DATA:

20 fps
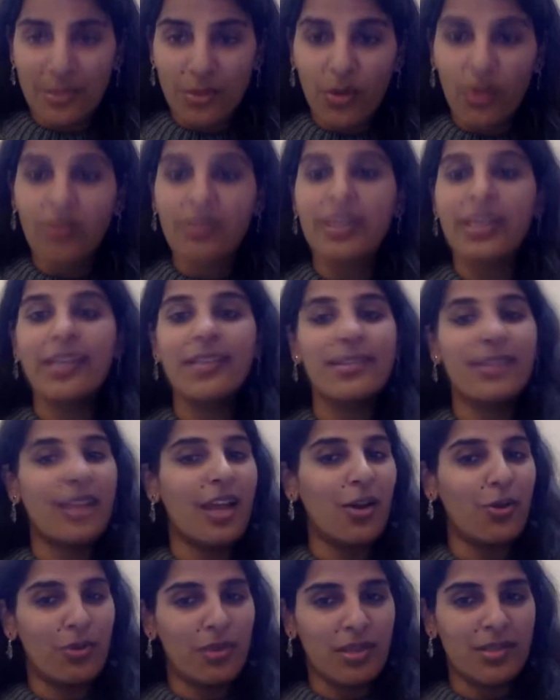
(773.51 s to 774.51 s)
all things
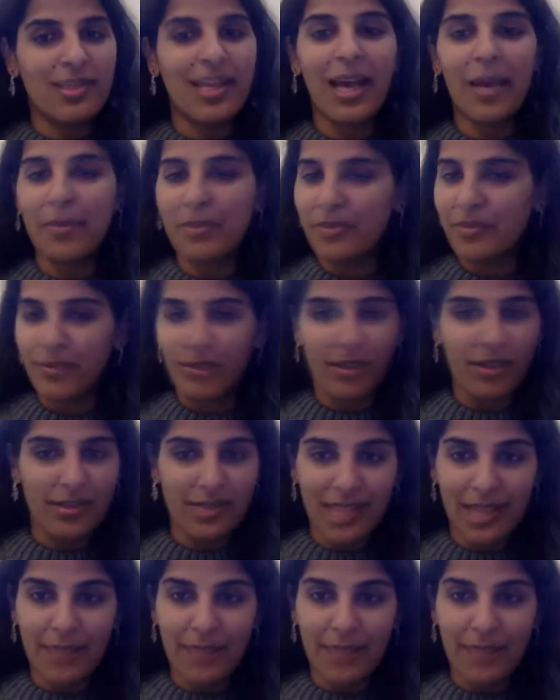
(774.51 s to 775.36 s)
around us happen for us.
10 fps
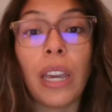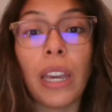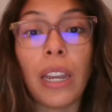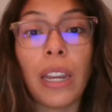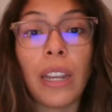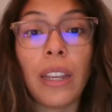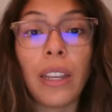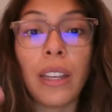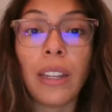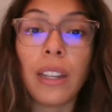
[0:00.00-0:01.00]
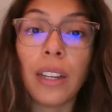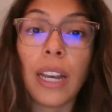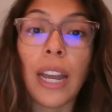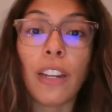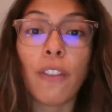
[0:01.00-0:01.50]
can
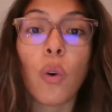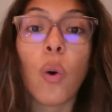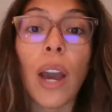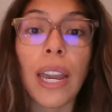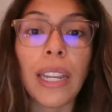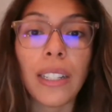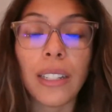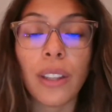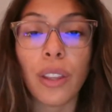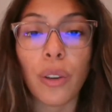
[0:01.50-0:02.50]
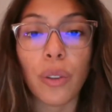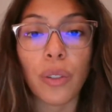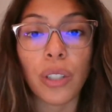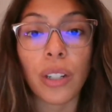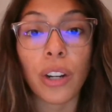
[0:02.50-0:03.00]
kind of quiet
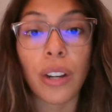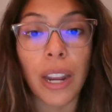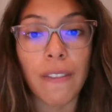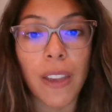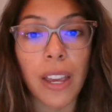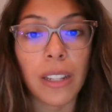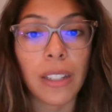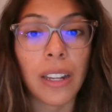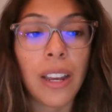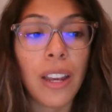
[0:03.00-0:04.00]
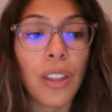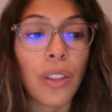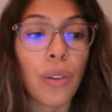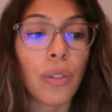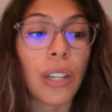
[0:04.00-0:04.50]
those cravings,
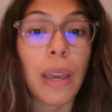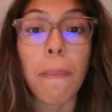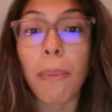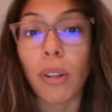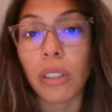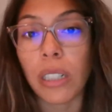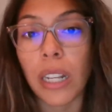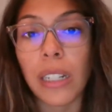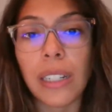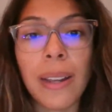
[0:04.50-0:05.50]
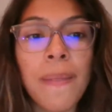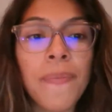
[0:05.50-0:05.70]
those impulses.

PROBLEM STATEMENT:
Which lines run from the one containing "(773.51 s to 774.51 s)" to the end of the entries above? Write them out exactly, leaving out every picture.

RESPONSE TO THE TASK:
(773.51 s to 774.51 s)
all things
(774.51 s to 775.36 s)
around us happen for us.
10 fps
[0:00.00-0:01.00]
[0:01.00-0:01.50]
can
[0:01.50-0:02.50]
[0:02.50-0:03.00]
kind of quiet
[0:03.00-0:04.00]
[0:04.00-0:04.50]
those cravings,
[0:04.50-0:05.50]
[0:05.50-0:05.70]
those impulses.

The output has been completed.